Aber auch wenn dieses Schwert an Amazon bisher vorbeigegangen ist, heißt das noch lange nicht, dass es keinen Grund zur Sorge gibt. Denn Anfang November hat der weltweit größte Einzelhändler aufgrund des anhaltenden wirtschaftlichen Gegenwinds und des teuren Sparkurses des Unternehmens unter CEO Jassy einen vorläufigen Einstellungsstopp verhängen müssen. Personalchefin Beth Galetti begründete den Schritt, der für die nächsten Monate gelten soll, unter anderem mit den unsicheren wirtschaftlichen Aussichten.
"Wir sehen uns mit einem ungewöhnlichen makroökonomischen Umfeld konfrontiert und wollen unsere Einstellungen und Investitionen mit Bedacht auf diese Wirtschaft vornehmen", erklärte Galetti. "Es ist nicht das erste Mal, dass wir mit unsicheren und schwierigen Wirtschaftslagen konfrontiert sind.

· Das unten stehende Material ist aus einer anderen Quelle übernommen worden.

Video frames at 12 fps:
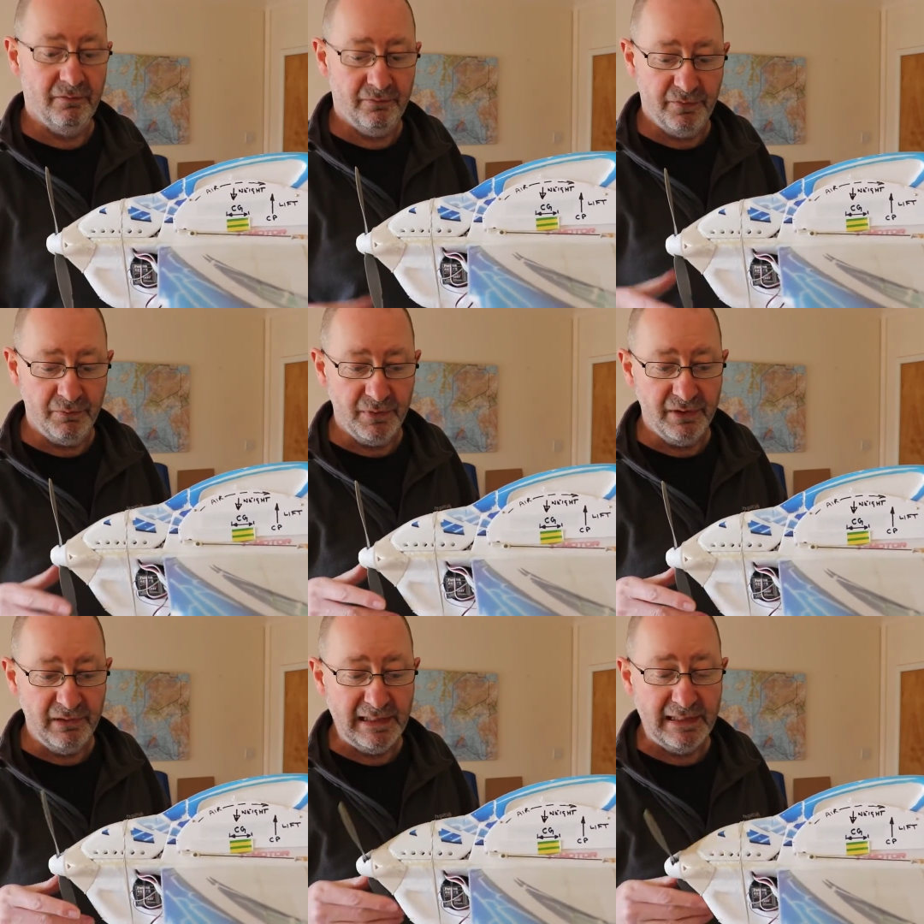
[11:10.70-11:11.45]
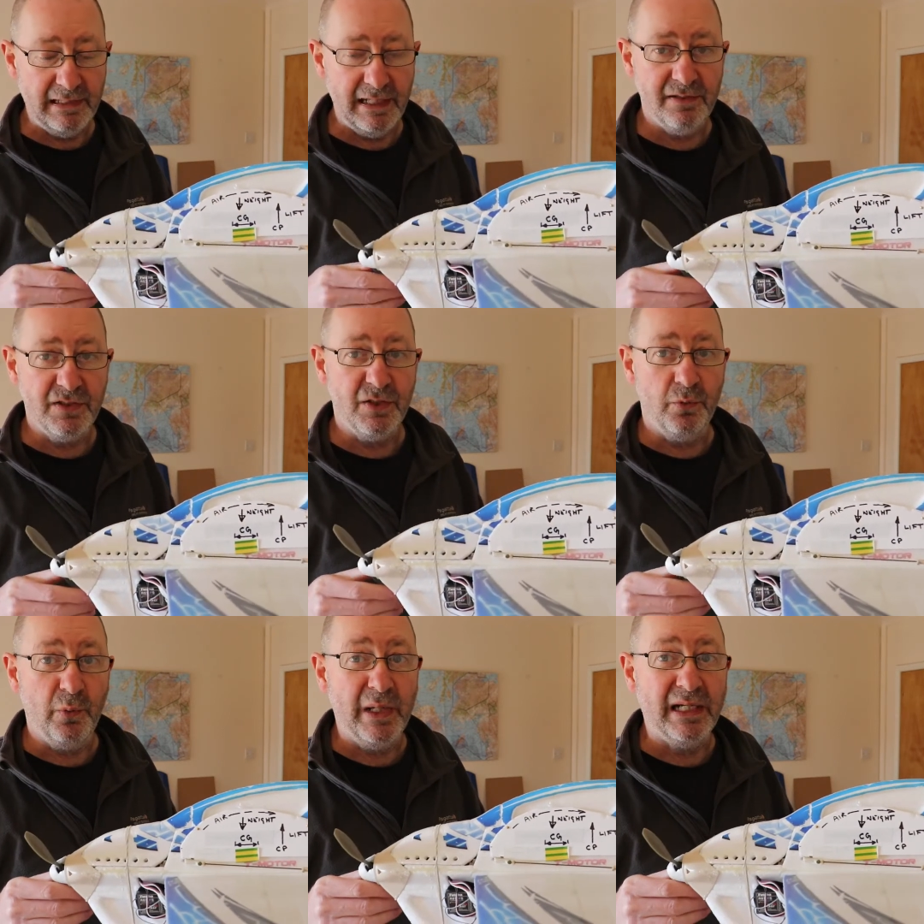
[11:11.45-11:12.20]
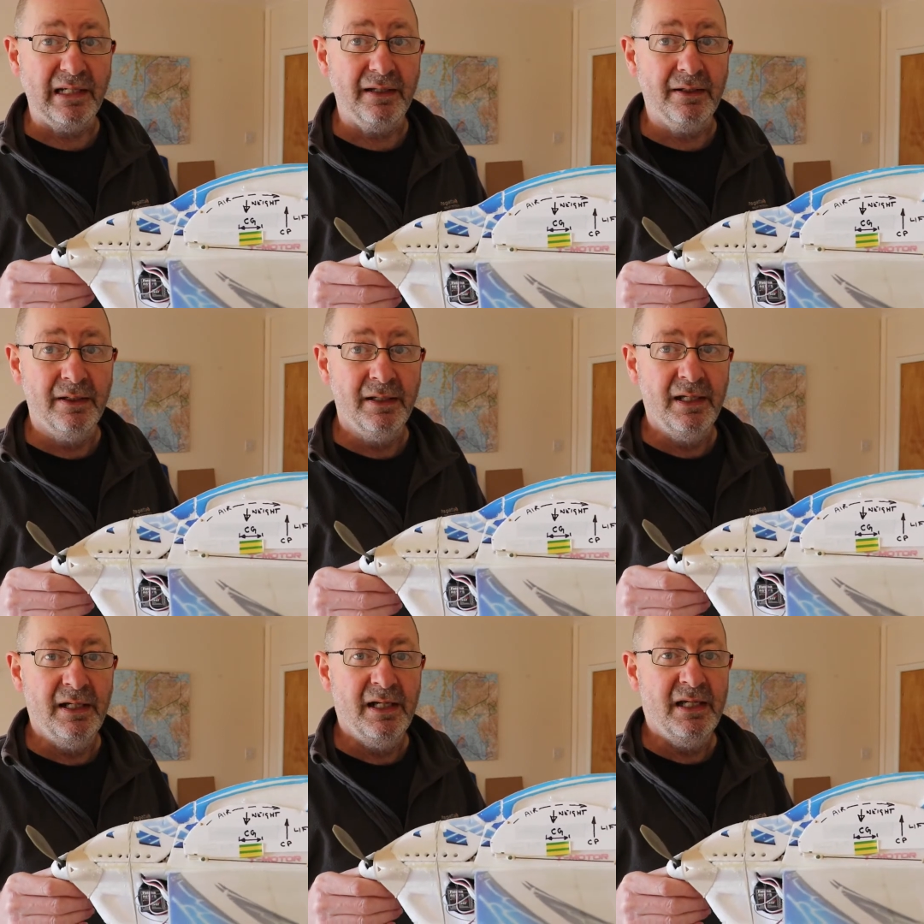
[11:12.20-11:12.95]
from the leading edge of the wing,
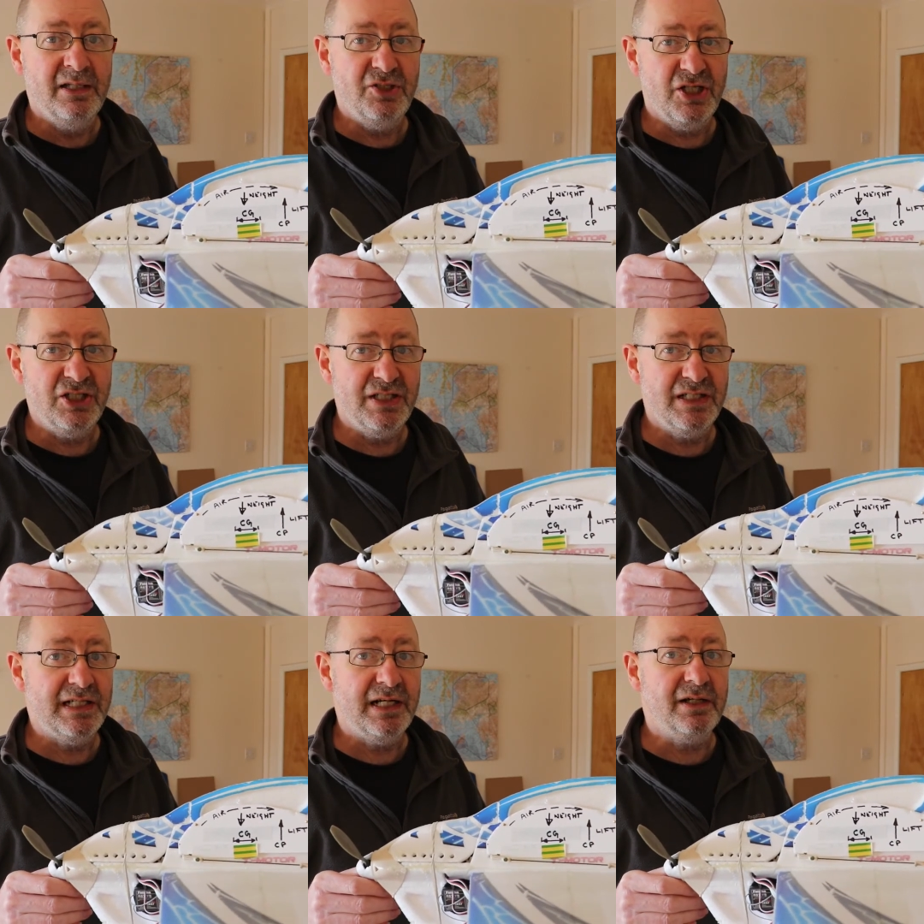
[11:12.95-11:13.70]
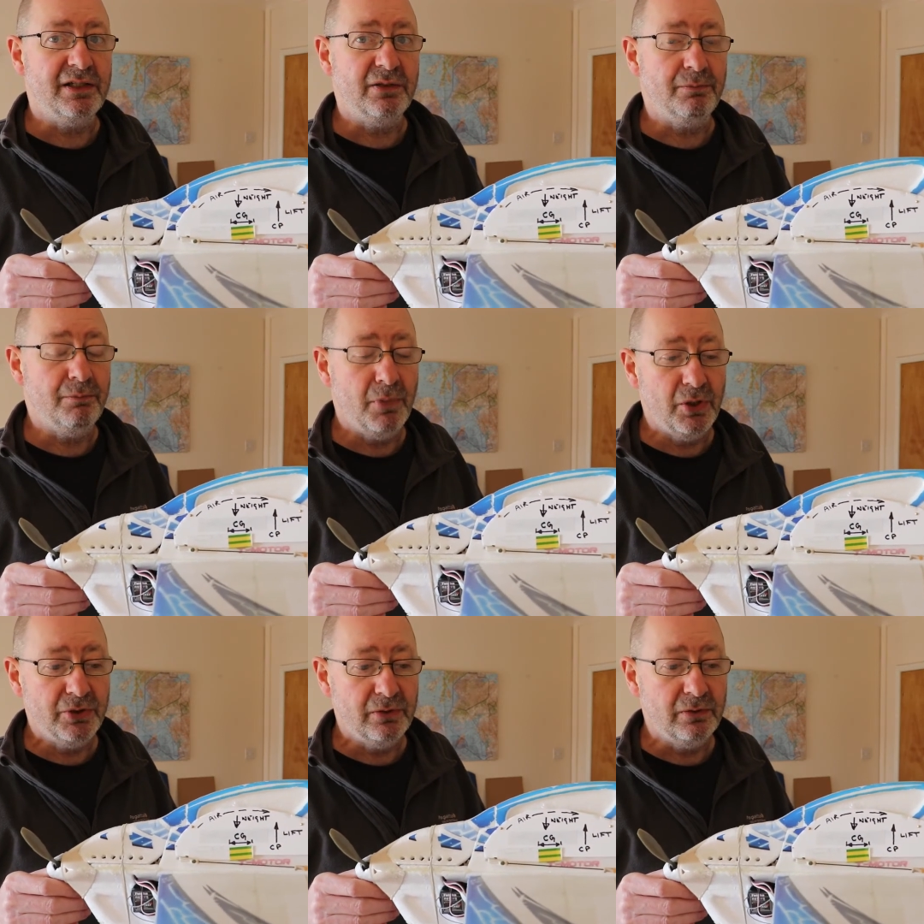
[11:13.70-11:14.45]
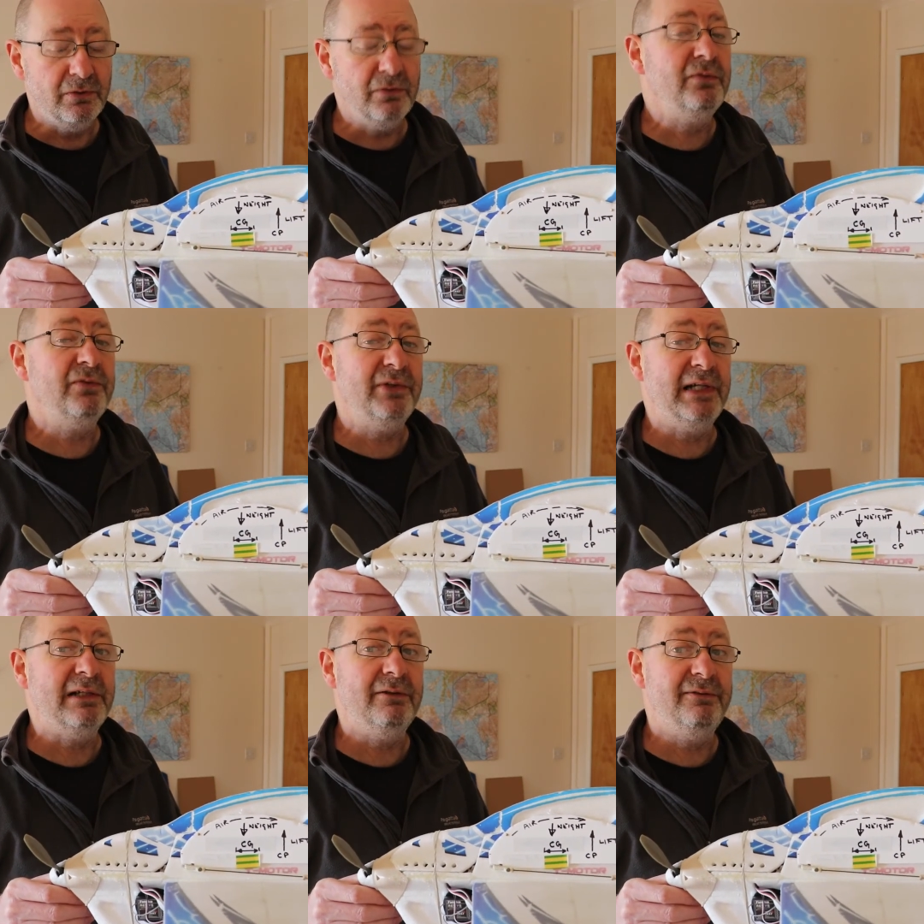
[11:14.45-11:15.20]
chances are your model will
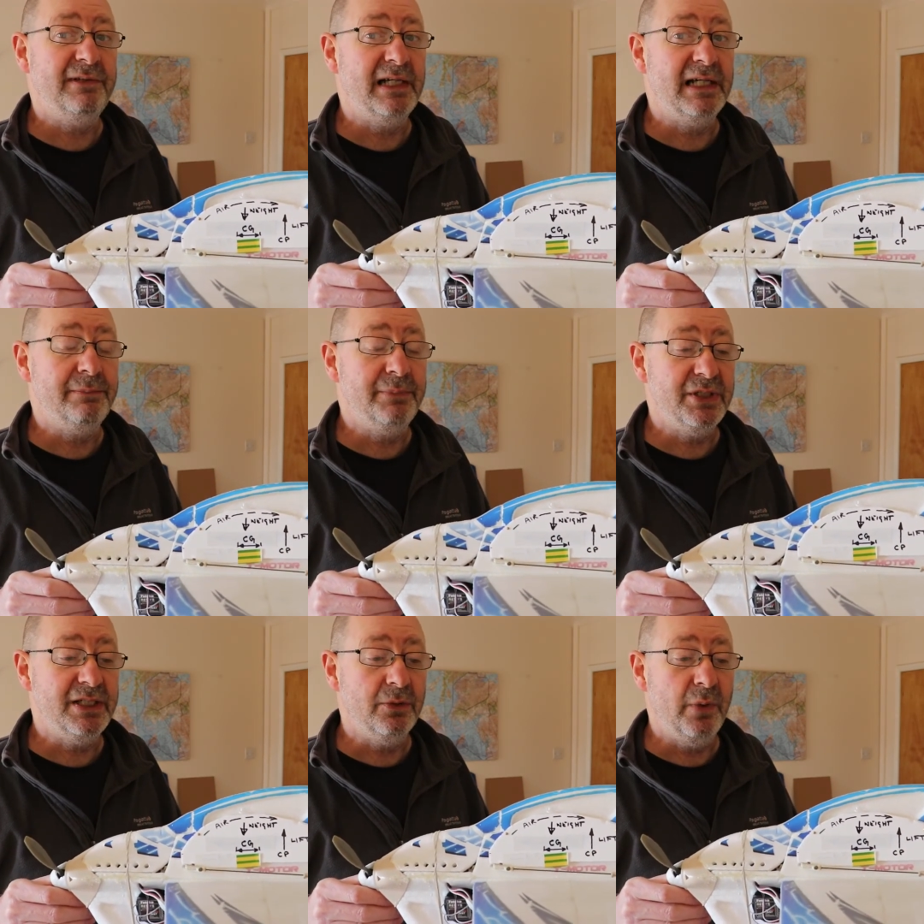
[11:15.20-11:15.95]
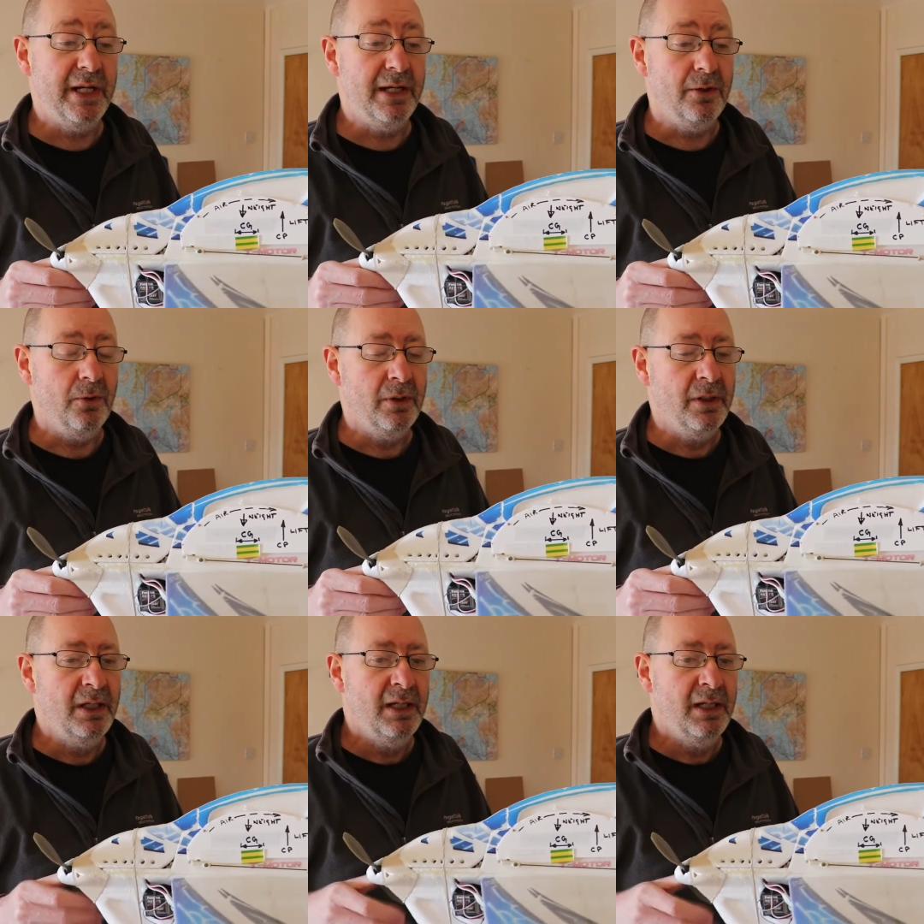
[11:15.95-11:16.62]
fly pretty well.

Wir hatten zwar mehrere Jahre, in denen wir unseren Personalbestand auf breiter Basis erweitert haben. Aber es gab auch mehrere Jahre, in denen wir den Gürtel enger geschnallt haben und bei der Anzahl der Mitarbeiter, die wir eingestellt haben, schlanker vorgegangen sind. Da wir jetzt weniger Mitarbeiter einstellen müssen, sollte dies jedem Team die Möglichkeit geben, die Prioritäten für die Kunden und das Unternehmen weiter zu setzen und produktiver zu sein."
Bei näherer Betrachtung sagen die rekordverdächtigen Bewertungsverluste wohl ebenso viel über die Eigenheiten der modernen Weltwirtschaft aus, wie über die einzelnen Unternehmen. Vor vier Jahren war Apple das erste Unternehmen, das die Bewertungsmarke von einer Billion Dollar erreichte. In den darauffolgenden Jahren gelang es dem Smartphone-Hersteller gar, seine Bewertung kurzzeitig zu verdreifachen. Auch ein halbes Dutzend anderer Unternehmen, darunter Amazon, Microsoft, Meta und Saudi Aramco, haben es geschafft, die Rekordmarke von einer Billion Dollar zu übertreffen. Im Jahr 2022 geht es allerdings nicht mehr um Unternehmen, die die Billionen-Dollar-Marke knacken, sondern vielmehr um diejenigen, die denselben Betrag verlieren und trotzdem immer noch ein unvorstellbares Maß an Wohlstand bewahren können.
Zwar hat der Einbruch des Amazon-Aktienkurses auch das Nettovermögen von Amazon-Gründer Jeff Bezos beeinträchtigt. Im Gegensatz zum durchschnittlichen Arbeitnehmer kann sich der Milliardär aber dennoch weiterhin eines für die meisten Menschen nicht fassbaren Vermögens erfreuen. Demnach besitzt der viertreichste Mensch der Welt jetzt "nur noch" 113 Milliarden Dollar – 79,5 Milliarden Dollar weniger, als noch zu Beginn des Jahres, wie der Bloomberg Billionaires-Index zeigt.